WHAT THE TASK REQUIRES: Return the entries in full, exactly as they were written.
*-*-*
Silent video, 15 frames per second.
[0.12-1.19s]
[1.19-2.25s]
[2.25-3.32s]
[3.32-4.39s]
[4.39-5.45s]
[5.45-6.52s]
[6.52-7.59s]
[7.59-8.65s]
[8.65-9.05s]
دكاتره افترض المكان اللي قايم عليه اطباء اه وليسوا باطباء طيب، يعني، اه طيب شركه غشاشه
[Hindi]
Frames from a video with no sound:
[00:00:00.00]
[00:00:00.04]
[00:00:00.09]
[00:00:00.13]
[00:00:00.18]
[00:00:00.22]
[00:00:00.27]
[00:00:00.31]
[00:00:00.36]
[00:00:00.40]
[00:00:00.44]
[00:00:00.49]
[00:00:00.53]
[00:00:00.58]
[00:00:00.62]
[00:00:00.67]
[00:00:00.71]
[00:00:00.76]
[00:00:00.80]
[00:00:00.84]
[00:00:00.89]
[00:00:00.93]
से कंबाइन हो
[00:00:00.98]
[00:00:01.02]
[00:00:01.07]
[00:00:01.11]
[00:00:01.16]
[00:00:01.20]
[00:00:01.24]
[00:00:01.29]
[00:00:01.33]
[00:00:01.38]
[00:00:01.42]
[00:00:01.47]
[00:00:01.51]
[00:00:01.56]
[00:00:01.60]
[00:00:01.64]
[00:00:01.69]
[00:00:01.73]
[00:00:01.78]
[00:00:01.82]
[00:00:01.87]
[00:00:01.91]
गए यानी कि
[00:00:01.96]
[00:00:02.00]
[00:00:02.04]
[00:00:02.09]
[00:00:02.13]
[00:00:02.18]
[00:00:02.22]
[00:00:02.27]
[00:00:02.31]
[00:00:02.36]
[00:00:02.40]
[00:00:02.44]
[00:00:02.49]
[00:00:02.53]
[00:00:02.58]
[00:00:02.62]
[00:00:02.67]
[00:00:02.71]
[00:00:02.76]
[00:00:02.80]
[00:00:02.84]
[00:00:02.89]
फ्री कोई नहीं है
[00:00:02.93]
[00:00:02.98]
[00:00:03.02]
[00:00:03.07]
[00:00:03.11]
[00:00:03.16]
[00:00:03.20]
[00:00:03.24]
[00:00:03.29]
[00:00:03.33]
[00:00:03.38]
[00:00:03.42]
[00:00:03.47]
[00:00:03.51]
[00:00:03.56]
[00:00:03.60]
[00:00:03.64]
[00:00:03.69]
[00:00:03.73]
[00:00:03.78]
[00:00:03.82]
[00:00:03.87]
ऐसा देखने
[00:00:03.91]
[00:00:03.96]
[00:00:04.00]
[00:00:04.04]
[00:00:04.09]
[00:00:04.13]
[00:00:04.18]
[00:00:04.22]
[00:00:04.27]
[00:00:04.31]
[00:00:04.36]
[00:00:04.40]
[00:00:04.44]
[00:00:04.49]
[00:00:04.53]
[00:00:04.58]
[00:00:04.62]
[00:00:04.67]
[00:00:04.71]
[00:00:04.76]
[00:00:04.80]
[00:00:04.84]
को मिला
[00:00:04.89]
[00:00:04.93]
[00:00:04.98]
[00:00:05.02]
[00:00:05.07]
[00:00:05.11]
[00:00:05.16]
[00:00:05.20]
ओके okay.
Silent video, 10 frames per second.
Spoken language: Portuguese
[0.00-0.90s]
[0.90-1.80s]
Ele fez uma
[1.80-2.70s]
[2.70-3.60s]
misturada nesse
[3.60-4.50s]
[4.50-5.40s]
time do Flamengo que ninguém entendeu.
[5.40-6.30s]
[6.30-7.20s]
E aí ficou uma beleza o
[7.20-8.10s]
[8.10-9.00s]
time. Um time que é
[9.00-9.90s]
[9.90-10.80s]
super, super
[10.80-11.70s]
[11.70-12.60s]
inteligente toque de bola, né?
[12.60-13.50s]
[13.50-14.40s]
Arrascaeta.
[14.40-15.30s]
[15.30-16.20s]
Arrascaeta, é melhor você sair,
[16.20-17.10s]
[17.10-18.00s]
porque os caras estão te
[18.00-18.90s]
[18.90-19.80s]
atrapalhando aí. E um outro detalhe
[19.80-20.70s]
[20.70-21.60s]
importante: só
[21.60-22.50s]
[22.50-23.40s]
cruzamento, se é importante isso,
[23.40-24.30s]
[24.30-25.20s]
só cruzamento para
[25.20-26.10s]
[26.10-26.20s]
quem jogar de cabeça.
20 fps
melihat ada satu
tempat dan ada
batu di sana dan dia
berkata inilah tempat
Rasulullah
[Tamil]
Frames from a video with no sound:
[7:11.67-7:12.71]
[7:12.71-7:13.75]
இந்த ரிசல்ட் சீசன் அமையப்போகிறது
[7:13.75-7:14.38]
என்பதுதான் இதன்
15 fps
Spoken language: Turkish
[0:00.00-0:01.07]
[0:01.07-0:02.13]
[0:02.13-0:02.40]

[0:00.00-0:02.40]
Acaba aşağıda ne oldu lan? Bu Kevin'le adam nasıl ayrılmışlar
*-*-*
RESPONSE TO THIS TASK:
Silent video, 15 frames per second.
[0.12-1.19s]
[1.19-2.25s]
[2.25-3.32s]
[3.32-4.39s]
[4.39-5.45s]
[5.45-6.52s]
[6.52-7.59s]
[7.59-8.65s]
[8.65-9.05s]
دكاتره افترض المكان اللي قايم عليه اطباء اه وليسوا باطباء طيب، يعني، اه طيب شركه غشاشه
[Hindi]
Frames from a video with no sound:
[00:00:00.00]
[00:00:00.04]
[00:00:00.09]
[00:00:00.13]
[00:00:00.18]
[00:00:00.22]
[00:00:00.27]
[00:00:00.31]
[00:00:00.36]
[00:00:00.40]
[00:00:00.44]
[00:00:00.49]
[00:00:00.53]
[00:00:00.58]
[00:00:00.62]
[00:00:00.67]
[00:00:00.71]
[00:00:00.76]
[00:00:00.80]
[00:00:00.84]
[00:00:00.89]
[00:00:00.93]
से कंबाइन हो
[00:00:00.98]
[00:00:01.02]
[00:00:01.07]
[00:00:01.11]
[00:00:01.16]
[00:00:01.20]
[00:00:01.24]
[00:00:01.29]
[00:00:01.33]
[00:00:01.38]
[00:00:01.42]
[00:00:01.47]
[00:00:01.51]
[00:00:01.56]
[00:00:01.60]
[00:00:01.64]
[00:00:01.69]
[00:00:01.73]
[00:00:01.78]
[00:00:01.82]
[00:00:01.87]
[00:00:01.91]
गए यानी कि
[00:00:01.96]
[00:00:02.00]
[00:00:02.04]
[00:00:02.09]
[00:00:02.13]
[00:00:02.18]
[00:00:02.22]
[00:00:02.27]
[00:00:02.31]
[00:00:02.36]
[00:00:02.40]
[00:00:02.44]
[00:00:02.49]
[00:00:02.53]
[00:00:02.58]
[00:00:02.62]
[00:00:02.67]
[00:00:02.71]
[00:00:02.76]
[00:00:02.80]
[00:00:02.84]
[00:00:02.89]
फ्री कोई नहीं है
[00:00:02.93]
[00:00:02.98]
[00:00:03.02]
[00:00:03.07]
[00:00:03.11]
[00:00:03.16]
[00:00:03.20]
[00:00:03.24]
[00:00:03.29]
[00:00:03.33]
[00:00:03.38]
[00:00:03.42]
[00:00:03.47]
[00:00:03.51]
[00:00:03.56]
[00:00:03.60]
[00:00:03.64]
[00:00:03.69]
[00:00:03.73]
[00:00:03.78]
[00:00:03.82]
[00:00:03.87]
ऐसा देखने
[00:00:03.91]
[00:00:03.96]
[00:00:04.00]
[00:00:04.04]
[00:00:04.09]
[00:00:04.13]
[00:00:04.18]
[00:00:04.22]
[00:00:04.27]
[00:00:04.31]
[00:00:04.36]
[00:00:04.40]
[00:00:04.44]
[00:00:04.49]
[00:00:04.53]
[00:00:04.58]
[00:00:04.62]
[00:00:04.67]
[00:00:04.71]
[00:00:04.76]
[00:00:04.80]
[00:00:04.84]
को मिला
[00:00:04.89]
[00:00:04.93]
[00:00:04.98]
[00:00:05.02]
[00:00:05.07]
[00:00:05.11]
[00:00:05.16]
[00:00:05.20]
ओके okay.
Silent video, 10 frames per second.
Spoken language: Portuguese
[0.00-0.90s]
[0.90-1.80s]
Ele fez uma
[1.80-2.70s]
[2.70-3.60s]
misturada nesse
[3.60-4.50s]
[4.50-5.40s]
time do Flamengo que ninguém entendeu.
[5.40-6.30s]
[6.30-7.20s]
E aí ficou uma beleza o
[7.20-8.10s]
[8.10-9.00s]
time. Um time que é
[9.00-9.90s]
[9.90-10.80s]
super, super
[10.80-11.70s]
[11.70-12.60s]
inteligente toque de bola, né?
[12.60-13.50s]
[13.50-14.40s]
Arrascaeta.
[14.40-15.30s]
[15.30-16.20s]
Arrascaeta, é melhor você sair,
[16.20-17.10s]
[17.10-18.00s]
porque os caras estão te
[18.00-18.90s]
[18.90-19.80s]
atrapalhando aí. E um outro detalhe
[19.80-20.70s]
[20.70-21.60s]
importante: só
[21.60-22.50s]
[22.50-23.40s]
cruzamento, se é importante isso,
[23.40-24.30s]
[24.30-25.20s]
só cruzamento para
[25.20-26.10s]
[26.10-26.20s]
quem jogar de cabeça.
20 fps
melihat ada satu
tempat dan ada
batu di sana dan dia
berkata inilah tempat
Rasulullah
[Tamil]
Frames from a video with no sound:
[7:11.67-7:12.71]
[7:12.71-7:13.75]
இந்த ரிசல்ட் சீசன் அமையப்போகிறது
[7:13.75-7:14.38]
என்பதுதான் இதன்
15 fps
Spoken language: Turkish
[0:00.00-0:01.07]
[0:01.07-0:02.13]
[0:02.13-0:02.40]

[0:00.00-0:02.40]
Acaba aşağıda ne oldu lan? Bu Kevin'le adam nasıl ayrılmışlar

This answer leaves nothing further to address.